Connect to AVS with HTTP/2

Important: Alexa Voice Service (AVS) developer tools are no longer generally available for Alexa Built-in. Please visit the Works with Alexa program if you are interested in building devices that connect to Alexa.

The Alexa Voice Service (AVS) exposes an HTTP/2 endpoint and supports AVS-initiated directives, which enable your device to access available Alexa features. The following sections show you how to create and maintain an HTTP/2 connection with AVS.

Prerequisites

Before you create an HTTP/2 connection, you must obtain a Login with Amazon (LWA) access token and choose an HTTP/2 client library.
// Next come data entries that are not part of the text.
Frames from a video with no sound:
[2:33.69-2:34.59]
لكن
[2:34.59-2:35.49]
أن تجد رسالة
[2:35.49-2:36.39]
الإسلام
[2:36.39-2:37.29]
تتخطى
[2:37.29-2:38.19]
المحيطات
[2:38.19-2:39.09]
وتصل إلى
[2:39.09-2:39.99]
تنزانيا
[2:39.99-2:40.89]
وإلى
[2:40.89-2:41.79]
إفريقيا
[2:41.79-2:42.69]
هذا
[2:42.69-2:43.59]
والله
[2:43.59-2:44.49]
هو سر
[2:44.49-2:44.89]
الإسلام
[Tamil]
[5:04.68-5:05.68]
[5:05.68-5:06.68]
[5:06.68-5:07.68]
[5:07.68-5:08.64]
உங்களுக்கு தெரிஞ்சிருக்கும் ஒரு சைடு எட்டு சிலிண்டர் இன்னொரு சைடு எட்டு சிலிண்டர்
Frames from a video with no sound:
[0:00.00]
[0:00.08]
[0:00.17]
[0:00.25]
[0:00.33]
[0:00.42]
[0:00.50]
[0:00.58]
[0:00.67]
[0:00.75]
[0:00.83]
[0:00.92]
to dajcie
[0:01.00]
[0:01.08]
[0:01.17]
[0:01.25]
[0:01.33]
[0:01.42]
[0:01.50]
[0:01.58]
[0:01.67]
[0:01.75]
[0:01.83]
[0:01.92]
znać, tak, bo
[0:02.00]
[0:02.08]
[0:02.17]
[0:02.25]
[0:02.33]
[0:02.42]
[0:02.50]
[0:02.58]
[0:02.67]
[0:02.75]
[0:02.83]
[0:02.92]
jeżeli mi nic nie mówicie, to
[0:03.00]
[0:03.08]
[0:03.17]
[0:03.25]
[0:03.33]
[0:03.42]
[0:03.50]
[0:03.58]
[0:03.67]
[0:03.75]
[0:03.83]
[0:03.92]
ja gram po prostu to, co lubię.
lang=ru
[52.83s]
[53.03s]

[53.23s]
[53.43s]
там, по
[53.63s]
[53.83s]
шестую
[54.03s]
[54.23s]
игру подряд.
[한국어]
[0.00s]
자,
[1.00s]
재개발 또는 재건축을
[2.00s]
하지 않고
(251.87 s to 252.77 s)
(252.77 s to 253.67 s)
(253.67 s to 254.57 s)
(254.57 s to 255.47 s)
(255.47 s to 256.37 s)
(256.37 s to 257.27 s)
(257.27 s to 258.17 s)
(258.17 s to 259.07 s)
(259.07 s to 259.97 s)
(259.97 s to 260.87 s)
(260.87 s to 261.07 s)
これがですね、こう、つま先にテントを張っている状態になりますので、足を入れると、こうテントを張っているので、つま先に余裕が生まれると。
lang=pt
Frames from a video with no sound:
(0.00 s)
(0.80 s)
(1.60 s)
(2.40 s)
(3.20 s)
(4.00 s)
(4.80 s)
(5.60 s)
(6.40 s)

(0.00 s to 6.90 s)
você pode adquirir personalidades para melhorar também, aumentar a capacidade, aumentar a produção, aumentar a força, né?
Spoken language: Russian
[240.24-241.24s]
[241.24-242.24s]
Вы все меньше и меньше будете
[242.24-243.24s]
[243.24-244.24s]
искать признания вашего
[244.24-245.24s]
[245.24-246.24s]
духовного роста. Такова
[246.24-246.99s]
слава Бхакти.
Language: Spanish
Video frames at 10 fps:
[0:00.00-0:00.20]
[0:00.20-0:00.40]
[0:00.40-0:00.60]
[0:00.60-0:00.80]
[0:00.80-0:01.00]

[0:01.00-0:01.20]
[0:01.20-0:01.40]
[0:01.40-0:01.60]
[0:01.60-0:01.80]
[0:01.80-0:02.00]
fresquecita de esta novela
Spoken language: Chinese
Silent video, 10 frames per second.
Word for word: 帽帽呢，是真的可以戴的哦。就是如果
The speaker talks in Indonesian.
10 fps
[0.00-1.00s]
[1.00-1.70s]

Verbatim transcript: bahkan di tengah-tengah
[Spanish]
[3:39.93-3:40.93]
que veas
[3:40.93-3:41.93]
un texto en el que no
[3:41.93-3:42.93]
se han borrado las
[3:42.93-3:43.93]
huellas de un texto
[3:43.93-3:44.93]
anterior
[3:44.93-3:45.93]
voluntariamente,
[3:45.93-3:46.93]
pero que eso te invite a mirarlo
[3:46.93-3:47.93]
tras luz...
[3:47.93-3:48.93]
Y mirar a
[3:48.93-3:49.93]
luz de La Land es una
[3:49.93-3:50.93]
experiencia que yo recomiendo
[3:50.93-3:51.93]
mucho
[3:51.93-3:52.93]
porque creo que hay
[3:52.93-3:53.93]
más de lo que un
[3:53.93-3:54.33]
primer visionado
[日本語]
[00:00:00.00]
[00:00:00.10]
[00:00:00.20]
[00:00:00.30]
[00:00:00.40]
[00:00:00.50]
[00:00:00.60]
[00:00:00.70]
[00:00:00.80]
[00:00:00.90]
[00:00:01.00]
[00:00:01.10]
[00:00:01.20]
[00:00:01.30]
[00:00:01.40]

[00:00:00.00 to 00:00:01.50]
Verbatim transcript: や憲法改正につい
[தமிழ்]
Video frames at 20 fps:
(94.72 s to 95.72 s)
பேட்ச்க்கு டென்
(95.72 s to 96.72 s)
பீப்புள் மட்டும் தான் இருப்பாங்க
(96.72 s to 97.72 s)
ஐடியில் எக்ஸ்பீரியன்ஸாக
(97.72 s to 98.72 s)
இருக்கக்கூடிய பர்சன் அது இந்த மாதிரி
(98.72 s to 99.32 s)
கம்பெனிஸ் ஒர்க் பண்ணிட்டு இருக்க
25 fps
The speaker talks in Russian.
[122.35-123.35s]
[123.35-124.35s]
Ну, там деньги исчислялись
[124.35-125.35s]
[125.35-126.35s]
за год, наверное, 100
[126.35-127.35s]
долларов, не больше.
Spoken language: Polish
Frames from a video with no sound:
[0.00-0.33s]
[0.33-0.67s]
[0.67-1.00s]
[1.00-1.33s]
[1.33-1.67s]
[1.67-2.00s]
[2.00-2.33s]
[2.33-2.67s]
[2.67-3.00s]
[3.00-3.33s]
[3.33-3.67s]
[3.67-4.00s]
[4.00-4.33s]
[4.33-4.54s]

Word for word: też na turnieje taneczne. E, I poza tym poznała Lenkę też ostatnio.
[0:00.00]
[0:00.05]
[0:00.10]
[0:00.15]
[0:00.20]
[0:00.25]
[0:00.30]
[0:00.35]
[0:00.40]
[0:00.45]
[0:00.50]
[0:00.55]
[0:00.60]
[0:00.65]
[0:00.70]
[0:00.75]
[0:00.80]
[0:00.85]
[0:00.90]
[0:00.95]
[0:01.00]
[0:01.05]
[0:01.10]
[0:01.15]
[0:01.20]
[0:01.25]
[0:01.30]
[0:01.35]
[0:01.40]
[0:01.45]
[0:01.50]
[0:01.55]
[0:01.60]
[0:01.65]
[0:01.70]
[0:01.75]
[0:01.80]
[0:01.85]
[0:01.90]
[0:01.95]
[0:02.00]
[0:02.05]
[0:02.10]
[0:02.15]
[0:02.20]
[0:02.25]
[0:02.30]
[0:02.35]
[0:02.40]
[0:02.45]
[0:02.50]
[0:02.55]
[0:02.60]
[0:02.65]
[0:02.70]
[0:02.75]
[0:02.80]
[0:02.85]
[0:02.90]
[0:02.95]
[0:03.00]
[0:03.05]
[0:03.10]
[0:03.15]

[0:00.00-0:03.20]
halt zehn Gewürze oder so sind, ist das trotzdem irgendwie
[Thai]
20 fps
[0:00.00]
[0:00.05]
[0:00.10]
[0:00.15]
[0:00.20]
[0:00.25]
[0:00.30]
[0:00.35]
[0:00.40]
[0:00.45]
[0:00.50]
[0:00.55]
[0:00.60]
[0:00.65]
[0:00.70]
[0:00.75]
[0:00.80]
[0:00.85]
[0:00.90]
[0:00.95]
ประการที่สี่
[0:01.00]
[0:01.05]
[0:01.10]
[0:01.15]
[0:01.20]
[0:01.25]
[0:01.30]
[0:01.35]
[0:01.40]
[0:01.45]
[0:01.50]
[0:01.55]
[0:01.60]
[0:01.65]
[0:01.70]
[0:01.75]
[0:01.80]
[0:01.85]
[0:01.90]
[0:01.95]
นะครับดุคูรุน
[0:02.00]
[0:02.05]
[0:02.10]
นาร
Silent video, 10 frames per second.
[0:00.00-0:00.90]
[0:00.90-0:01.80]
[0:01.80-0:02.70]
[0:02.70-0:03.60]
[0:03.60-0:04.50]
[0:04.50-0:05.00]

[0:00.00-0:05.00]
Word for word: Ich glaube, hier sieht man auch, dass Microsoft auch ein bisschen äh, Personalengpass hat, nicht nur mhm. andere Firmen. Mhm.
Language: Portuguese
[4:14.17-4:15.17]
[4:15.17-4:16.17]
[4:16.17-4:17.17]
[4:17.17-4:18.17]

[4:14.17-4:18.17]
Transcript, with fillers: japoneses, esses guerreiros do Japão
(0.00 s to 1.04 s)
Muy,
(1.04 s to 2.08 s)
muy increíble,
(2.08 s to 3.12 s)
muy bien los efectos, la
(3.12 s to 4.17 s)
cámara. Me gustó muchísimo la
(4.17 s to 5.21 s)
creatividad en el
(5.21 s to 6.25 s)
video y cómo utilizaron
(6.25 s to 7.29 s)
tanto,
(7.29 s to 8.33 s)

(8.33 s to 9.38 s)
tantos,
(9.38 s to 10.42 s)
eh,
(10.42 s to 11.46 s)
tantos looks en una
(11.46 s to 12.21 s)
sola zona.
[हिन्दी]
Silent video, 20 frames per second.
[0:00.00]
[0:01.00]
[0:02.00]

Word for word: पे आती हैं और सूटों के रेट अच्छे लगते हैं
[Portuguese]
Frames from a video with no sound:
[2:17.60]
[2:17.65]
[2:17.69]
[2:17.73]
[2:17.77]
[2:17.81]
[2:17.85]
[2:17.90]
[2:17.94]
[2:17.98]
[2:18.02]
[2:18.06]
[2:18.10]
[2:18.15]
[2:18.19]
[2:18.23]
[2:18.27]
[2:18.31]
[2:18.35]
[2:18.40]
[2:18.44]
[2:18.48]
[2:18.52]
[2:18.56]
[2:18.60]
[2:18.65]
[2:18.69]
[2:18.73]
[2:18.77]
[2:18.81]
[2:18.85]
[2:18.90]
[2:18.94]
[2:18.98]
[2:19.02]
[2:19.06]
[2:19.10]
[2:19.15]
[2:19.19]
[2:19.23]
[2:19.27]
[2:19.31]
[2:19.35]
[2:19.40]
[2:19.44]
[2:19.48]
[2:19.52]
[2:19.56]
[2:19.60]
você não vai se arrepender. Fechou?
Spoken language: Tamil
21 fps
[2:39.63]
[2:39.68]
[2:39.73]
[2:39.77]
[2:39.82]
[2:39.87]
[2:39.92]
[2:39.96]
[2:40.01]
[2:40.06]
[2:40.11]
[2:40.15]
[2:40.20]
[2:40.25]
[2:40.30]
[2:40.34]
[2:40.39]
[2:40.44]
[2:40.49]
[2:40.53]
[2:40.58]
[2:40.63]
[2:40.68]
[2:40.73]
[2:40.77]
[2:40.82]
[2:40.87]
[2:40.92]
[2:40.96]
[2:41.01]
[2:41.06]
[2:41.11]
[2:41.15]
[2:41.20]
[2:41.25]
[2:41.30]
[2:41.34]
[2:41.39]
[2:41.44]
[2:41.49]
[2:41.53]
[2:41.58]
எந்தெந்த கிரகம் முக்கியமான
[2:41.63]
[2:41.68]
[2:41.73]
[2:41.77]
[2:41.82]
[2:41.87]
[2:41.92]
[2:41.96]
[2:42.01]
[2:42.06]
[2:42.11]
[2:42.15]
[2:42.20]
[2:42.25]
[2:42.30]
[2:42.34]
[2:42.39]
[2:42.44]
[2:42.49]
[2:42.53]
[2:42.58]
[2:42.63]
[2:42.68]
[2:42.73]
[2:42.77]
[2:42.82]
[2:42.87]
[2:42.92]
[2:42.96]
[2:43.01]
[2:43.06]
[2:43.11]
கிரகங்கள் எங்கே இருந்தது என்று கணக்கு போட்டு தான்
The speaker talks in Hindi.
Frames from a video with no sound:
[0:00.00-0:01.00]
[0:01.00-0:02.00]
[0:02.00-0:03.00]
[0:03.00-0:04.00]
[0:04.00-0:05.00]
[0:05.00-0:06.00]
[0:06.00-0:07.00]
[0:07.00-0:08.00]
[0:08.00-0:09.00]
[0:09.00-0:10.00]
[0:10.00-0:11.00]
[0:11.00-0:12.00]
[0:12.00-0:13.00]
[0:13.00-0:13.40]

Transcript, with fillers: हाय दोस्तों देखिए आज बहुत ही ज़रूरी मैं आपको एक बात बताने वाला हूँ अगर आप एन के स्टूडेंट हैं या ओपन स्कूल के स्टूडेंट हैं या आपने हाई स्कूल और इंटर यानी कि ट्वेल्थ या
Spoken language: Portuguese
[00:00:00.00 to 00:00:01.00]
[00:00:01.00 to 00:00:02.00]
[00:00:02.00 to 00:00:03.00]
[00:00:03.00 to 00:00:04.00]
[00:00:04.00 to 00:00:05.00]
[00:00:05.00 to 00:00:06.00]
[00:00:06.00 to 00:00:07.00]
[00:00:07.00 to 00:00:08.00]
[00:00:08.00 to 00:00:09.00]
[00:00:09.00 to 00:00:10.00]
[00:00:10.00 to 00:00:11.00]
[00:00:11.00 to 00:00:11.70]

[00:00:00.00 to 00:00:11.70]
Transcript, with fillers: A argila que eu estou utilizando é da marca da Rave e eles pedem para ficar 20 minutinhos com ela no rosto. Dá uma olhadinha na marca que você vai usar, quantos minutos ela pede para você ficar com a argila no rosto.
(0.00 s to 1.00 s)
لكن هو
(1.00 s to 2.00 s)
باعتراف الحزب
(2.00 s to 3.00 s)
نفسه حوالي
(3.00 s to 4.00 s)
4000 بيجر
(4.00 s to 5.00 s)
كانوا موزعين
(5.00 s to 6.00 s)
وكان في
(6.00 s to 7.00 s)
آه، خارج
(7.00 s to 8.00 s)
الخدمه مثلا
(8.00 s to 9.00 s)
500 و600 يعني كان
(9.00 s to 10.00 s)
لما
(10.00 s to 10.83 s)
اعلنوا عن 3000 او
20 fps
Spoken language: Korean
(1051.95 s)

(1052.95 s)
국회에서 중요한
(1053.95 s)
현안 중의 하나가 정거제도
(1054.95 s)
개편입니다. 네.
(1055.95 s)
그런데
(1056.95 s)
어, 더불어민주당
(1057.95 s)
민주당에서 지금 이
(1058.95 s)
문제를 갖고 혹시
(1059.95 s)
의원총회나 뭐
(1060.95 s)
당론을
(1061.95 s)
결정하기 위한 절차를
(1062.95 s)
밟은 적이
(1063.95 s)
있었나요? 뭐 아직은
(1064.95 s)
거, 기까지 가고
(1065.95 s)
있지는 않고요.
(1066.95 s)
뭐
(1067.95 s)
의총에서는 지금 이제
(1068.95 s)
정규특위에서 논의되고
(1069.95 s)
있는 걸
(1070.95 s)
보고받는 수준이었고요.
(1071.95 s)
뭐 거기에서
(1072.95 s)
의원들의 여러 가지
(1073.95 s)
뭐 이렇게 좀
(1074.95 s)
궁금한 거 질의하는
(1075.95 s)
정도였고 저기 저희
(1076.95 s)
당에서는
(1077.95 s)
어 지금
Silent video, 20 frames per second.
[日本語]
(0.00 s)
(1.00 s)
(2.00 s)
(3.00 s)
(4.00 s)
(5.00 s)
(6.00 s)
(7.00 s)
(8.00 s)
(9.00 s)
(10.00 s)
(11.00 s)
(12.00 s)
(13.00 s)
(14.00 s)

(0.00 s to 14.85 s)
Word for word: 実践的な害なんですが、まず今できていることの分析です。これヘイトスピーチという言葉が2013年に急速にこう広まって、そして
Obtain a Login with Amazon (LWA) access token

To access AVS, your device must obtain a LWA access token, which grants your device access to the AVS APIs on behalf of the user. To learn about the available authorization options and the steps to obtain an LWA access token, see Authorize an AVS Device

You must send the LWA access token to AVS in the header of each event. If authentication fails for any reason the connection with AVS closes. For more details abut structuring this header, see the HTTP/2 Message Syntax Reference.

The following example shows a sample header. In addition to your access token, include a boundary term in the header of each event sent to AVS. The boundary term separates different parts of a multipart message, such as JSON and binary audio. For examples showing how to use a boundary term, see the HTTP/2 Message Syntax Reference.

:method = POST  
:scheme = https  
:path = /{{API version}}/events
authorization = Bearer {{YOUR_ACCESS_TOKEN}}
content-type = multipart/form-data;  boundary={{BOUNDARY_TERM_HERE}}

Note: Each device instance must have a unique deviceSerialNumber, which is passed in scope data during authorization.

Choose an HTTP/2 client library

The following table shows the HTTP/2 client libraries that you can use with AVS.

Language	Library
C / C++	`nghttp2`
C / C++	`curl` and `libcurl`
Java	`OkHttp` For troubleshooting tips, see Troubleshooting the okhttp client library.
Java	`Netty`
Java	`Jetty`

For a complete list of implementations, see GitHub.

Warning: If you use libcurl, your device must make a GET request to /ping every five minutes to maintain the connection. For details, see Ping and Timeout later in this topic.

Open and close event and downchannel streams

This section describes the different expected lifecycles for the event stream and downchannel stream.

Open and close an event stream

The device sends each new event on its own stream. Typically, these streams close after AVS returns the appropriate directives and corresponding audio attachments to your device.

Handle requests sequentially. Send new requests when AVS begins responding to your previous request. AVS begins responding after the previous request returns headers.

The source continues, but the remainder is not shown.